Javier Ruiz Galindo, diretor da Casa do México na Rússia, que oferece ajuda a torcedores mexicanos no país, disse à BBC que é algo "muito complicado, porque há muitas maneiras de isso ser percebido".

"Eu concordo, não deveria ser permitido, recebemos advertências para não fazê-lo e acho que não devemos. Temos que ser respeitosos", disse ele na segunda-feira.

Sanções e advertências

Apesar das múltiplas advertências da Fifa antes e durante a Copa do Mundo de 2014, torcedores mexicanos continuaram a entoar o grito agora na Rússia.

A Femexfut recebeu seis multas de mais de US$ 20 mil, e a Fifa alertou que seriam necessárias medidas mais fortes se essa atitude continuasse.

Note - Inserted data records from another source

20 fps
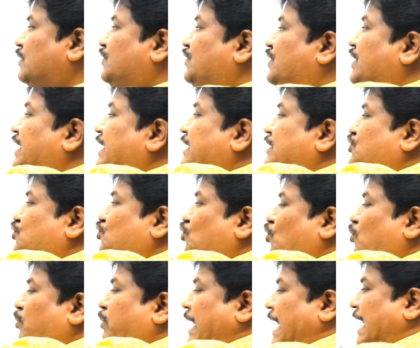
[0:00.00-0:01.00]
These
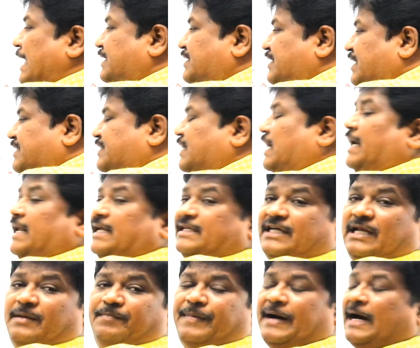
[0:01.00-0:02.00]
two branches are
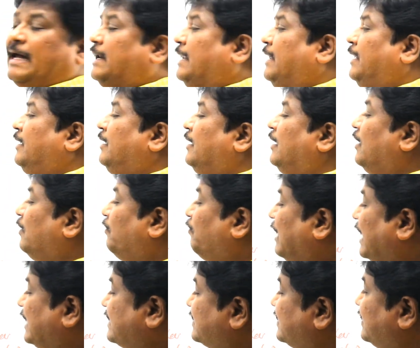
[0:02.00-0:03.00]
in parallel,
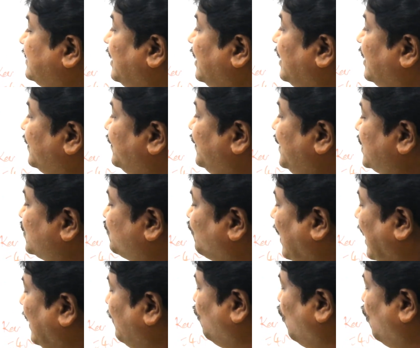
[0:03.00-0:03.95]
but this 1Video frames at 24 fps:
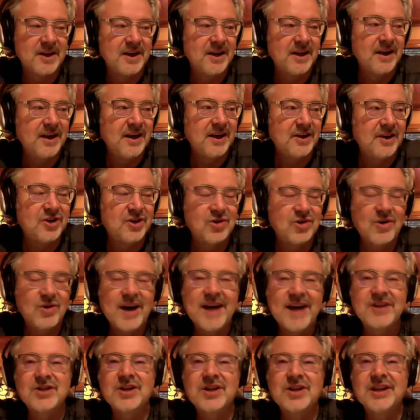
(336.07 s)
kind of
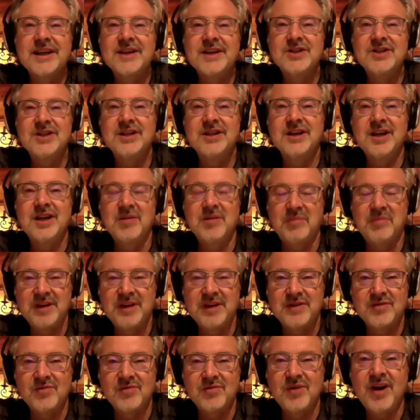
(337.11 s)
trash collection
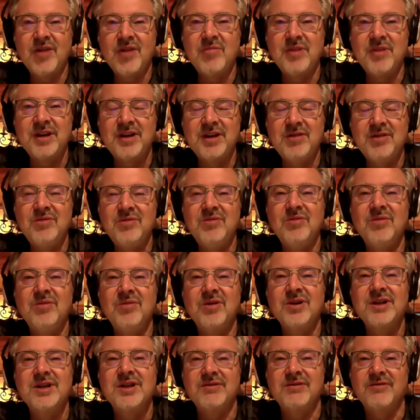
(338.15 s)
companies around, but you
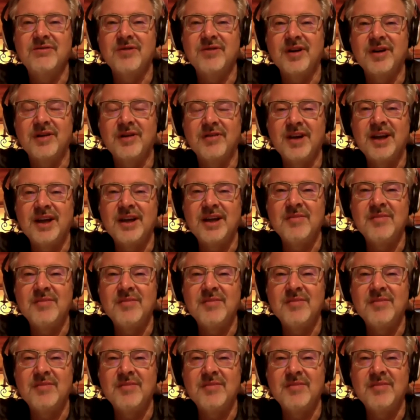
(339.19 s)
are different, right?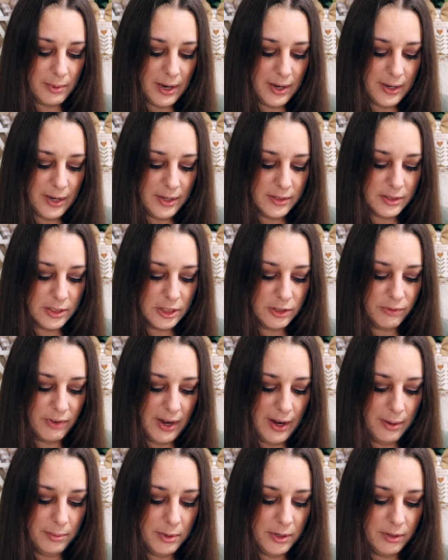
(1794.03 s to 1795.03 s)
I got this
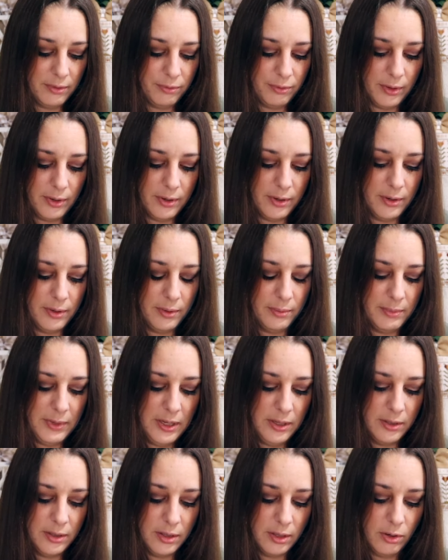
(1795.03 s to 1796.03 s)
fabric from
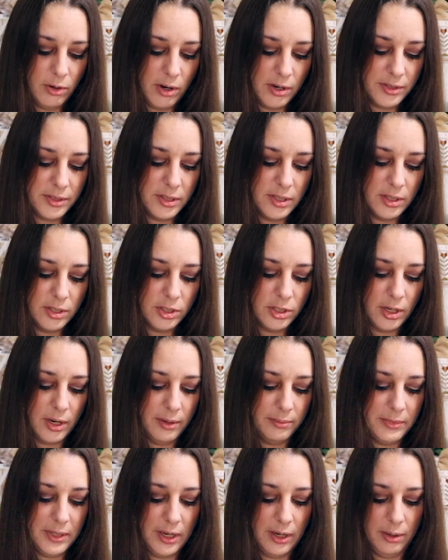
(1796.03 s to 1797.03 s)
the cross stitch
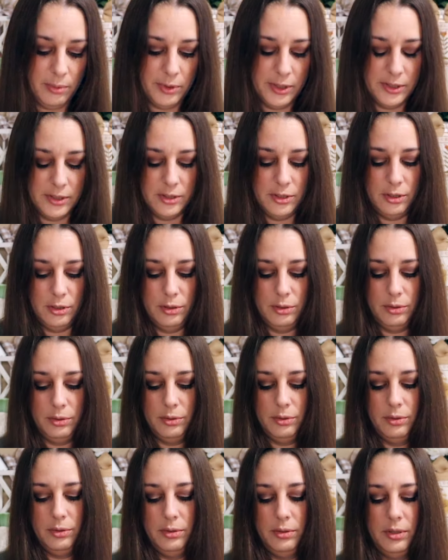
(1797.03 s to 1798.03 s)
shop that I went
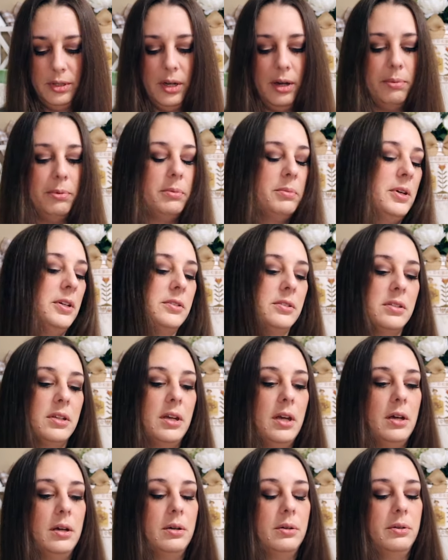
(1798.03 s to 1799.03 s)
to a couple months
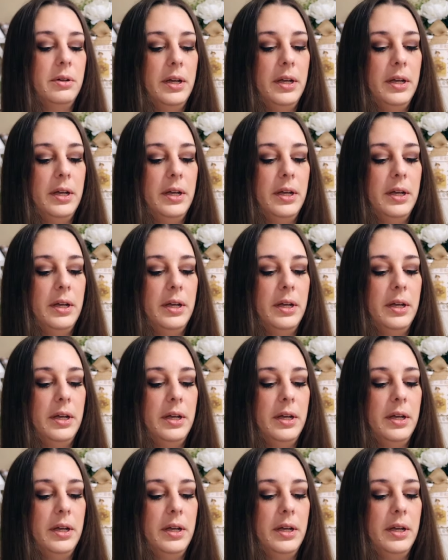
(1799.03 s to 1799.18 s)
ago,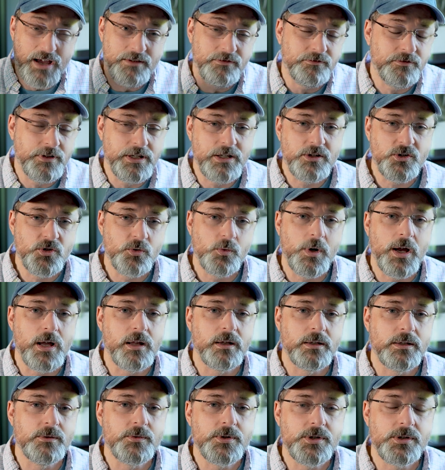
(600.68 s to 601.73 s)
feet as
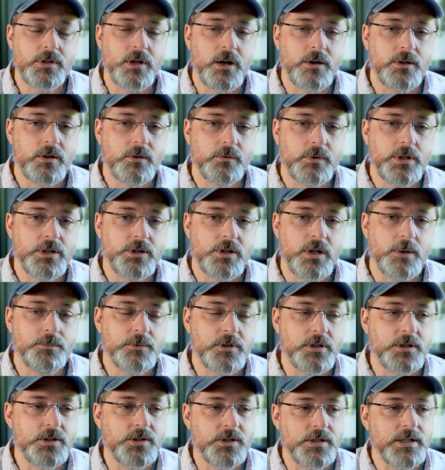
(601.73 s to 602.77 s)
well. It was starting to reach up
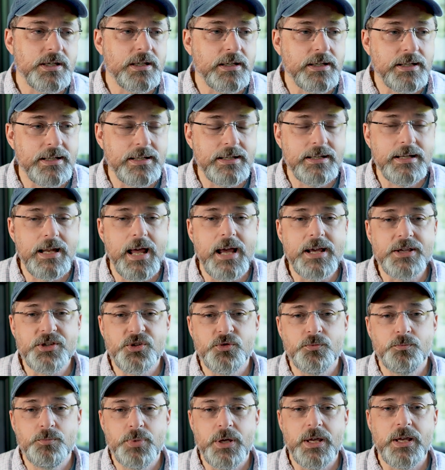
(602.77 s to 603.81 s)
to the ceiling.
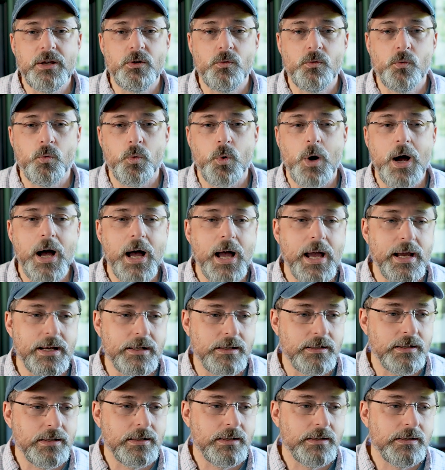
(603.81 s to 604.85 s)
Nice, big, wide,
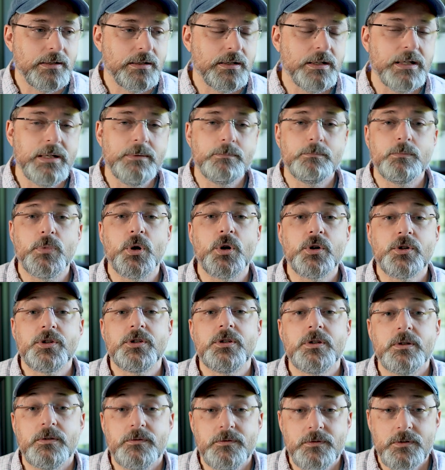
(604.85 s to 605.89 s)

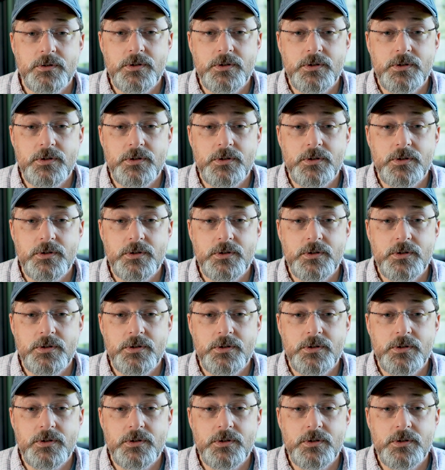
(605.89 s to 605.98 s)
immersive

A federação mexicana fez campanhas na mídia, nas redes sociais e nos estádios para que o grito não fosse mais entoado, mas não adiantou. Houve até a tentativa fracassada de substituir a palavra "puto" por México.

Um bem-humorado comercial de TV no México propôs que, durante a Copa do Mundo, os torcedores gritassem "Putin" - como o nome do presidente russo Vladimir Putin - em vez de "puto". O comercial causou protestos do embaixador da Rússia no México, Eduard Malayán:

"Não somos tão estúpidos para entender que é um jogo de palavras (...) Não é costume gritar nomes ou sobrenomes de personalidades políticas em nossos estádios", reclamou o diplomata em maio passado.

A Fifa não deu detalhes sobre o procedimento disciplinar aberto contra a Femexfut.

No entanto, antes da Copa do Mundo, a federação mexicana alertou os torcedores que as autoridades russas poderiam expulsar do estádio as pessoas que fossem flagradas entoando o cântico.

Durante as eliminatórias, a organização chegou a cogitar que esse tipo de comportamento poderia até tirar pontos da seleção mexicana.